Hasîb:

Hesap gören anlamında Allah’ın isimlerinden biridir.



“Ki onlar (o peygamberler) Allah'ın risaletini tebliğ edenler, O'ndan içleri titreyerek korkanlar ve Allah'ın dışında hiç kimseden korkmayanlardır. Hesap görücü olarak Allah yeter.” (33/Ahzâb, 39)



Allah insanı yaratır ve henüz o döl yatağındayken ona sûret verir. Her insanı özenle ve bambaşka bir yaratılışla dünyaya getirir.
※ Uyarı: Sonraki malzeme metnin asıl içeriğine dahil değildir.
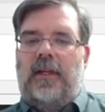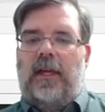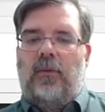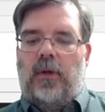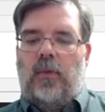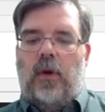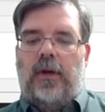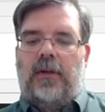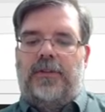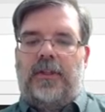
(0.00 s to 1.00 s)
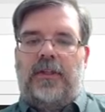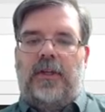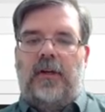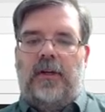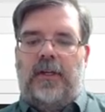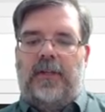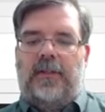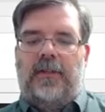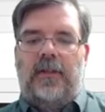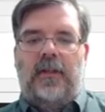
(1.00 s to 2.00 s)
It requires a target,
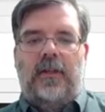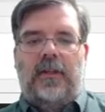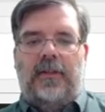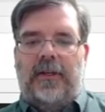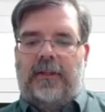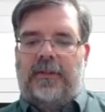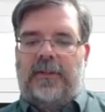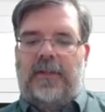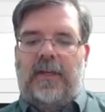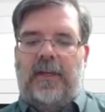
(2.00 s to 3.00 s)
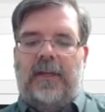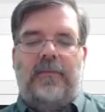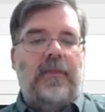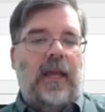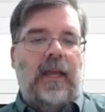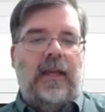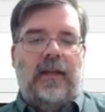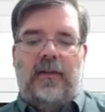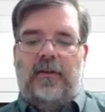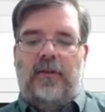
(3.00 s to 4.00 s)
delta time,
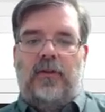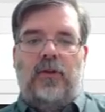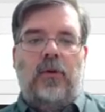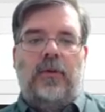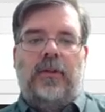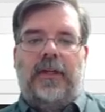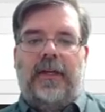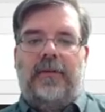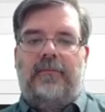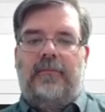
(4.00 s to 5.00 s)
and total time.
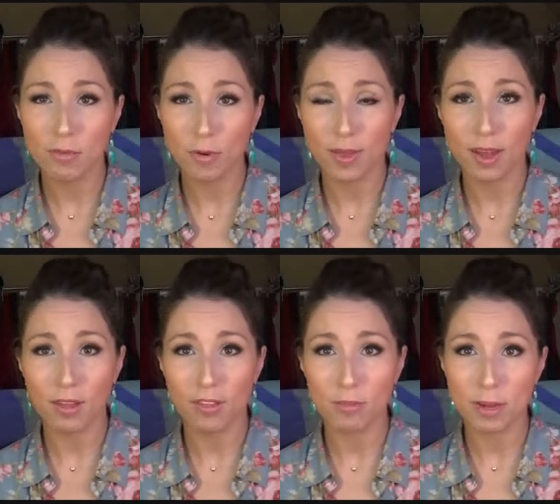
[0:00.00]
before the
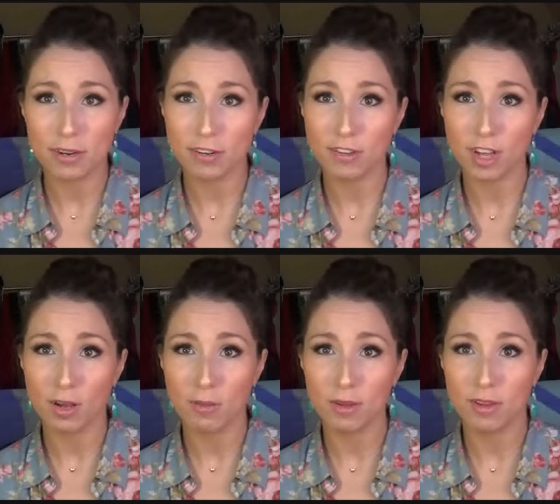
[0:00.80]
health inspectors
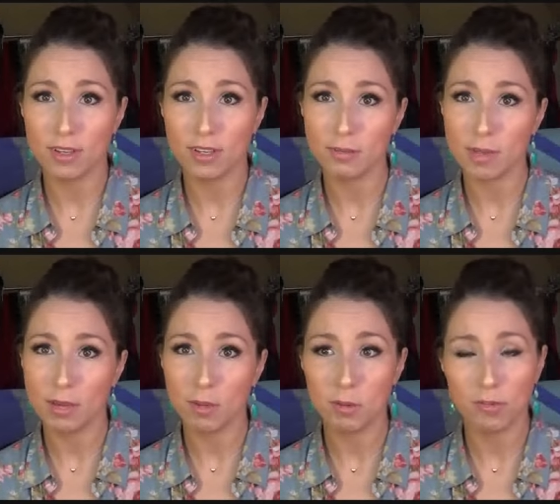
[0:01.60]
come and
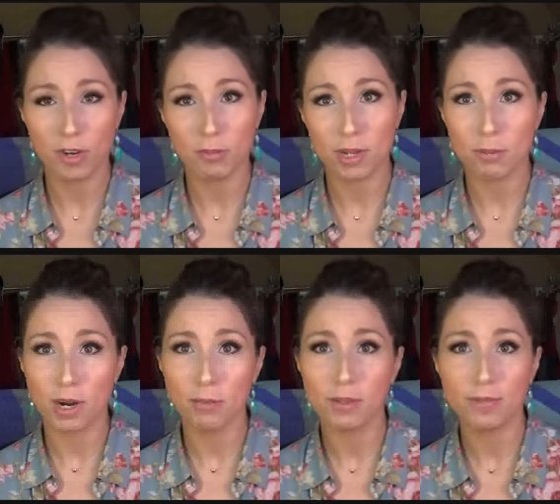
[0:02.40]
make me move out of my
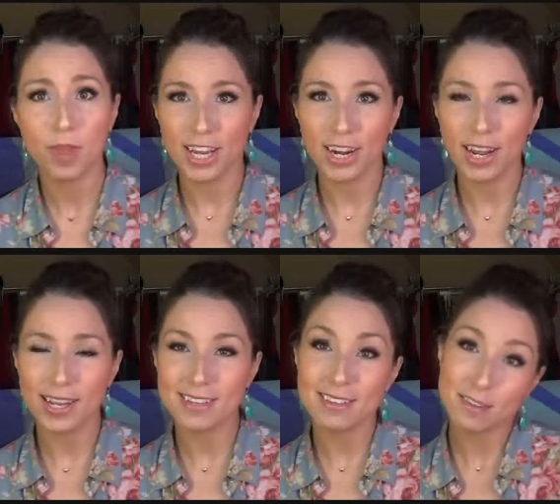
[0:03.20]
apartment. All
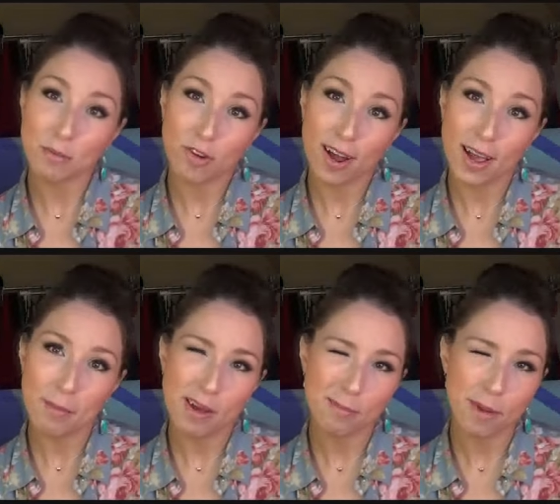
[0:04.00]
right, subscribe.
Annesinin rahmindeyken ve o daha hiçbir şeyin şuurunda değilken onu korur, beslenmesini ve gelişmesini sağlar. Anne karnında geçen dokuz aylık süre insan için karanlık bir devredir. Hiçkimse bu dönemi ve dokuz ay içinde Allah'ın kendisi için nasıl inanılmaz mucizeler gerçekleştirdiğini bilmez. Fakat Allah, daha insan tek bir hücreyken bile onun ilk haline şâhittir. Çocukluk dönemi de aynı şekildedir. İnsanın hâfızasında çocukluğuyla da ilgili yalnızca birkaç anı kalır. Ama Allah, o bilmezken bile her an yanındadır, her yaptığına şahittir.
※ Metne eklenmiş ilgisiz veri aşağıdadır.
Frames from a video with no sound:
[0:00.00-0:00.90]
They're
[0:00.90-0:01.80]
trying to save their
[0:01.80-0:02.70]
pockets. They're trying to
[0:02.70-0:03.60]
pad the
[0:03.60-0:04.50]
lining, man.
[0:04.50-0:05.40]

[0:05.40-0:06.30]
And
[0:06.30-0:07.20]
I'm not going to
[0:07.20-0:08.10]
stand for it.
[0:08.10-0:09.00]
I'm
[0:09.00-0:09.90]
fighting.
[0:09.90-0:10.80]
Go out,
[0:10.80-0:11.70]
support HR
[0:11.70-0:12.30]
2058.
Allah'ın şâhit olduğu yalnızca insanın amel olarak yaptıkları değil aynı zamanda içinden de geçirdikleridir. Çünkü Allah insanın hem içine hem dışına, hem rûhuna hem organlarına tam anlamıyla hâkimdir. O, nefsini koruyarak neyi, ne için yaptığını bilmezken Allah onun her hareketini ne amaçla yaptığını bilir. İnsan gizlenmiş tek bir hücre halindeyken de, ölmek üzere son nefesini verirken de Allah onun yaptıklarına şâhittir. Dünyada yaşadığı süre boyunca otururken, konuşurken, yemek yerken, uyurken, gece gündüz her saniye işlediklerini tüm ayrıntılarıyla bilir, ağzından çıkan her konuşmayı, her lafı işitir, aklından geçirdiği her düşünceyi tespit eder. Hiçbir şey O'ndan gizli kalmaz.



Oysa insan, hayatı boyunca yaptığı işleri, söylediği sözleri unutur. Yıllar geçtikçe zihnindeki anılar bulanıklaşır. Geçmişte yaşadıklarını saymaya kalksa ancak çok az şey sayabilir. On yıl önce yaşadığı bir olay kendisine hatırlatılıp o an ne düşündüğü sorulsa hiçbir şey hatırlayamaz. Sanki bütün yaşadıkları zihninden silinmiş gibidir, geriye çok az bir kalıntı kalmıştır. Allah ise bütün insanların hayatları boyunca yaptıklarını, her saniye kafalarından neler geçtiğini bilir. Hiçbir şeyi unutmaz. Hesap günü herkesin önüne kötülüklerini, iyiliklerini, sâlih amellerini ve günahlarını eksiksiz getirir. Bu yüzden insanın yapması gereken, Allah'ın kendisine şâhit olduğunu asla unutmamasıdır.



“Bir selâmla selâmlandığınızda, siz ondan daha güzeliyle selâm verin ya da aynıyla karşılık verin. Şüphesiz, Allah her şeyin hesabını tam olarak yapandır.” (4/Nisâ, 86).



“Yetimleri, nikaha erişecekleri çağa kadar deneyin; şâyet kendilerinde bir (rüşd) olgunlaşma görürseniz, hemen onlara mallarını verin. Büyüyecekler diye israf ile çarçabuk yemeyin. Zengin olan iffetli olmaya çalışsın, yoksul olan da artık mâruf (ihtiyaca ve örfe uygun) bir şekilde yesin. Mallarını kendilerine verdiğiniz zaman, onlara karşı şâhit bulundurun. Hesap görücü olarak Allah yeter.” (4/Nisâ, 6)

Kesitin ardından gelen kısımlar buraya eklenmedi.